As we heard, the Bill implements a number of the commitments set out in the New Decade, New Approach deal/agreement/document—however you want to describe it—made in January last year. It will improve the sustainability of the devolved institutions. It is not just on legislative commitments that the Government have been delivering through New Decade, New Approach. There are other areas outside the scope of the Bill, which include the appointment of a Northern Ireland Veterans Commissioner for the first time, legislation to enshrine further the Armed Forces covenant in law, UK Government contributions to the creation of a new graduate-entry medical school in Londonderry/Derry and funding to promote Northern Ireland as a cybersecurity hub, which are all commitments in New Decade, New Approach.
The noble Baroness, Lady Bennett of Manor Castle, mentioned some of the economic issues in Northern Ireland. The Government are supporting the Northern Ireland economy through the levelling-up fund, the community renewal fund, the community ownership fund and, of course, the spending review that delivered the largest funding settlement for Northern Ireland since the start of devolution in 1998-99. Taken alongside the more than 360,000 jobs protected as a result of government schemes during the pandemic, this underlines to many noble Lords the strength and security that Northern Ireland gains as part of the world’s fifth-largest economy.
Turning to the debate itself, most of the contributions fell into one of three categories: those relating directly to the narrow provisions of the Bill, those dealing with possible broader reforms of the devolved institutions—what might be deemed other strand 1 issues—and those more generally about the situation in Northern Ireland, notably, as the noble Lord, Lord Hain, talked about, legacy, and of course contributions from across the House that dealt with the Ireland/Northern Ireland protocol.
I shall try, in the time available, to respond to as many of these points as I can, beginning with a number of issues that were raised by the noble Baroness, Lady Smith of Basildon. She, along with many other noble Lords, highlighted the importance of the institutions established under the Belfast/Good Friday agreement. As I outlined in my opening speech, I remain very personally committed to those institutions. I have worked in the Northern Ireland Office during periods of direct rule, which I have to say were very unsatisfactory, as has the noble Baroness. Like her, I think that the institutions are far easier to collapse and dismantle than they are to bring back together. They were down between 2002 and 2007 for five long years, and we just experienced the lack of functioning institutions from 2017 to 2020, very much to the detriment of Northern Ireland.
I agreed with a number of the comments of the noble Baroness, Lady Ritchie of Downpatrick, about the beauty of the architecture of the agreement. For me, one key aspect of that is the way in which the agreement is able to accommodate difference, but in ways that allow us all to work together. I think that is terribly important.

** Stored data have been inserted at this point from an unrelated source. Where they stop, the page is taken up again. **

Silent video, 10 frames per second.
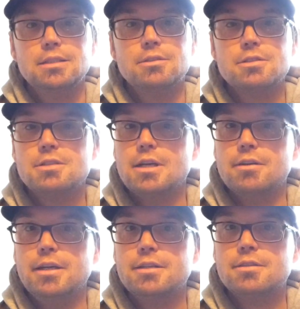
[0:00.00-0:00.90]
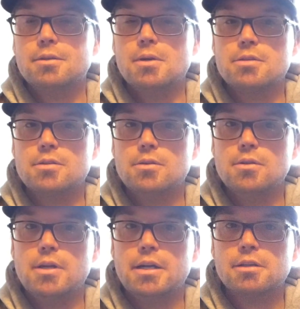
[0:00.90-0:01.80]
just not right. There wasn't a
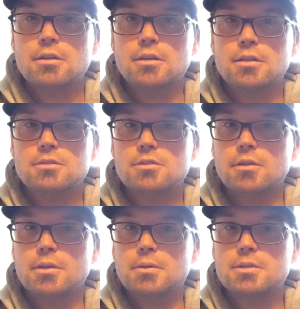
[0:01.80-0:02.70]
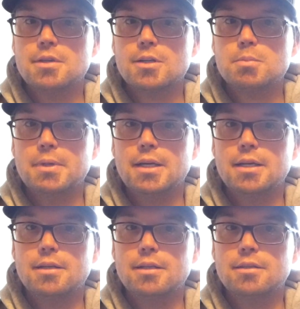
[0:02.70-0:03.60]
whole lot of current, so they weren't tucked
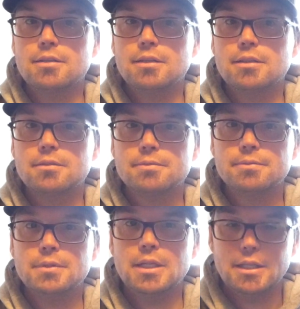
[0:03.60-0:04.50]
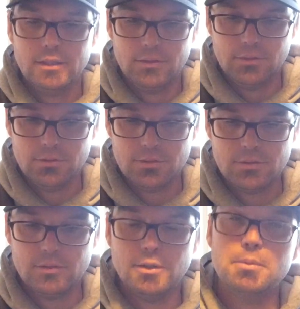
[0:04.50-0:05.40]
behind anything, and they're
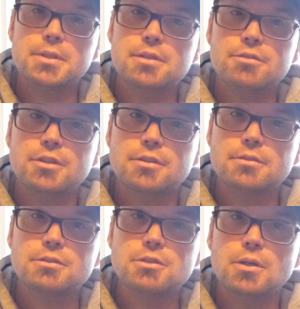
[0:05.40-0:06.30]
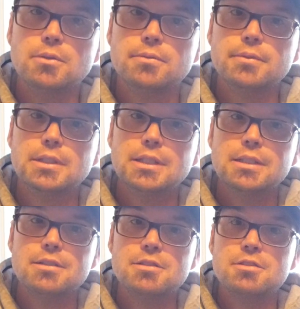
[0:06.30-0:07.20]
just a little bit different. So
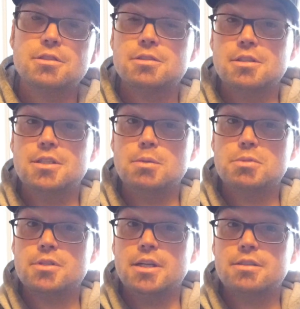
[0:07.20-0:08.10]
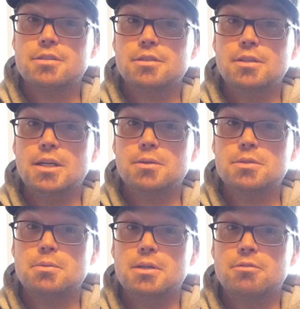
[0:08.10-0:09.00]
this is just a deep stretch. You
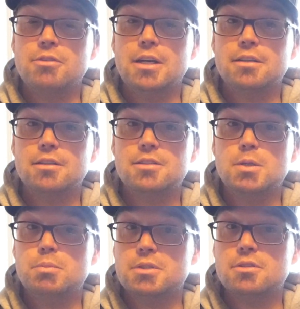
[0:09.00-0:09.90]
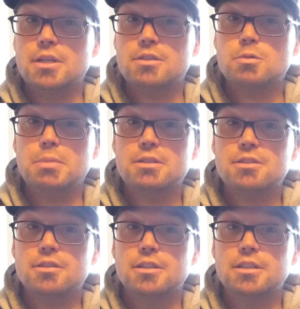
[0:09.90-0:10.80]
always want to find the deepest stretch,
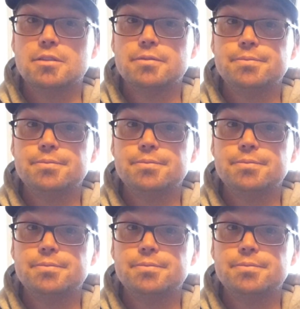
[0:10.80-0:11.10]
especially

A number of noble Lords referred to the commencement clauses in the Bill—I shall deal with those straightaway—and to the speed with which the Bill had been brought forward, or the lack thereof, in the view of the noble Baroness. The reality is that the provisions in the Bill were only ever intended to be made in relation to the next Assembly mandate—so never necessarily in the context of this Assembly—and the commencement date does follow the conventional “two months after Royal Assent”. However, if the political situation changes dramatically, that is something that the Government will be prepared to look at during the passage of the Bill through your Lordships’ House; noble Lords have my assurance on that.
A number of noble Lords raised what were described as unfulfilled commitments from New Decade, New Approach and from previous agreements. A Bill of rights is an issue that has obviously been around since the 1998 agreement. The agreement itself, as somebody pointed out, is actually quite ambiguous in its wording around a Bill of rights. The issue has always been around consensus, or lack thereof. New Decade, New Approach does contain provision for an ad hoc Assembly committee to look at this, and we look forward to seeing work on that.
On language, it is important to stress that what the Government are proposing to bring forward is not just around language, but a balanced package that covers identity culture and language, and we will do so as soon as parliamentary time allows.
The noble Baroness, Lady Smith, and the noble Lord, Lord Dodds, referred to caretaker Ministers and the powers they would have. We would expect, as New Decade, New Approach sets out, that Ministers who are still in office would have regard to the Administration’s previous programme for government. There would be constraints: cross-cutting issues would still have to go to an Executive for executive approval. If we were in a scenario where there was no First Minister and Deputy First Minister, the Executive could not meet, so those cross-cutting issues could not be agreed anyway.
There are clear limitations on which issues caretaker Ministers could take decisions on, but the principle that there is continuity of decision-making in Northern Ireland is very important. The alternative could well mean just going back to the situation that we endured between 2017 and 2020, which nobody found satisfactory and is one of the reasons for the Bill.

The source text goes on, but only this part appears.